• **Action item**: Return all the entries below exactly as they were given.

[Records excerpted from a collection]

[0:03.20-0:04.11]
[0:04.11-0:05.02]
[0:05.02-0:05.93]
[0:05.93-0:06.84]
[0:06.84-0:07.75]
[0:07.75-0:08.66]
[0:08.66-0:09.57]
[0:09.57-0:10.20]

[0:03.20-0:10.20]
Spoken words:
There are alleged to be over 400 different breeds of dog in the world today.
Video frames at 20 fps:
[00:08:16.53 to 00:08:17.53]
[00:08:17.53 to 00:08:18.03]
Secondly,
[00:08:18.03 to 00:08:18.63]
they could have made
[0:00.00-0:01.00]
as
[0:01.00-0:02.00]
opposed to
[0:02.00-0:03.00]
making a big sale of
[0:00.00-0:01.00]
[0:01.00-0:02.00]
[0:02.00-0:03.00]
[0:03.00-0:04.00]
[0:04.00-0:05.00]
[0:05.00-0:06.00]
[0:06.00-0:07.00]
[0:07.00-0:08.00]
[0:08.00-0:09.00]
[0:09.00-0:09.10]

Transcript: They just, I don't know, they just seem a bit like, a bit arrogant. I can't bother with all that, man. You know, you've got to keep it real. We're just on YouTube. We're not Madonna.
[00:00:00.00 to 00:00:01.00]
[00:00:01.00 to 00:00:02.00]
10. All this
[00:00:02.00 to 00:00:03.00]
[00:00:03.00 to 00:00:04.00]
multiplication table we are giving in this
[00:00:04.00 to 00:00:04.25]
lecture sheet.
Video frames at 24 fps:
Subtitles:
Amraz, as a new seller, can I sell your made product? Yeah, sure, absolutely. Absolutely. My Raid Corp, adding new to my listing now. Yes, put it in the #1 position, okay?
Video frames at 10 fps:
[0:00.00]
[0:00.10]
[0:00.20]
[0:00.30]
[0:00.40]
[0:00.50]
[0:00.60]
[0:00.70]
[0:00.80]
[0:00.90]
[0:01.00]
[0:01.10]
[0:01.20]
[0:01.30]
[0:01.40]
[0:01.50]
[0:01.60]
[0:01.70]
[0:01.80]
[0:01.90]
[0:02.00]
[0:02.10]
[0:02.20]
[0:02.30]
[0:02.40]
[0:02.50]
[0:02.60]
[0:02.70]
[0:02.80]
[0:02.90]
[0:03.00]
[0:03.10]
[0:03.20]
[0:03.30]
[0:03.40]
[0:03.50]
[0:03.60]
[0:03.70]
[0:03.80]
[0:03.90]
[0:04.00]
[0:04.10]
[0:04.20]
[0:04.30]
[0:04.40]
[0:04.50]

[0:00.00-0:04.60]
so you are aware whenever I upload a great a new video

• **Task result**:
[0:03.20-0:04.11]
[0:04.11-0:05.02]
[0:05.02-0:05.93]
[0:05.93-0:06.84]
[0:06.84-0:07.75]
[0:07.75-0:08.66]
[0:08.66-0:09.57]
[0:09.57-0:10.20]

[0:03.20-0:10.20]
Spoken words:
There are alleged to be over 400 different breeds of dog in the world today.
Video frames at 20 fps:
[00:08:16.53 to 00:08:17.53]
[00:08:17.53 to 00:08:18.03]
Secondly,
[00:08:18.03 to 00:08:18.63]
they could have made
[0:00.00-0:01.00]
as
[0:01.00-0:02.00]
opposed to
[0:02.00-0:03.00]
making a big sale of
[0:00.00-0:01.00]
[0:01.00-0:02.00]
[0:02.00-0:03.00]
[0:03.00-0:04.00]
[0:04.00-0:05.00]
[0:05.00-0:06.00]
[0:06.00-0:07.00]
[0:07.00-0:08.00]
[0:08.00-0:09.00]
[0:09.00-0:09.10]

Transcript: They just, I don't know, they just seem a bit like, a bit arrogant. I can't bother with all that, man. You know, you've got to keep it real. We're just on YouTube. We're not Madonna.
[00:00:00.00 to 00:00:01.00]
[00:00:01.00 to 00:00:02.00]
10. All this
[00:00:02.00 to 00:00:03.00]
[00:00:03.00 to 00:00:04.00]
multiplication table we are giving in this
[00:00:04.00 to 00:00:04.25]
lecture sheet.
Video frames at 24 fps:
Subtitles:
Amraz, as a new seller, can I sell your made product? Yeah, sure, absolutely. Absolutely. My Raid Corp, adding new to my listing now. Yes, put it in the #1 position, okay?
Video frames at 10 fps:
[0:00.00]
[0:00.10]
[0:00.20]
[0:00.30]
[0:00.40]
[0:00.50]
[0:00.60]
[0:00.70]
[0:00.80]
[0:00.90]
[0:01.00]
[0:01.10]
[0:01.20]
[0:01.30]
[0:01.40]
[0:01.50]
[0:01.60]
[0:01.70]
[0:01.80]
[0:01.90]
[0:02.00]
[0:02.10]
[0:02.20]
[0:02.30]
[0:02.40]
[0:02.50]
[0:02.60]
[0:02.70]
[0:02.80]
[0:02.90]
[0:03.00]
[0:03.10]
[0:03.20]
[0:03.30]
[0:03.40]
[0:03.50]
[0:03.60]
[0:03.70]
[0:03.80]
[0:03.90]
[0:04.00]
[0:04.10]
[0:04.20]
[0:04.30]
[0:04.40]
[0:04.50]

[0:00.00-0:04.60]
so you are aware whenever I upload a great a new video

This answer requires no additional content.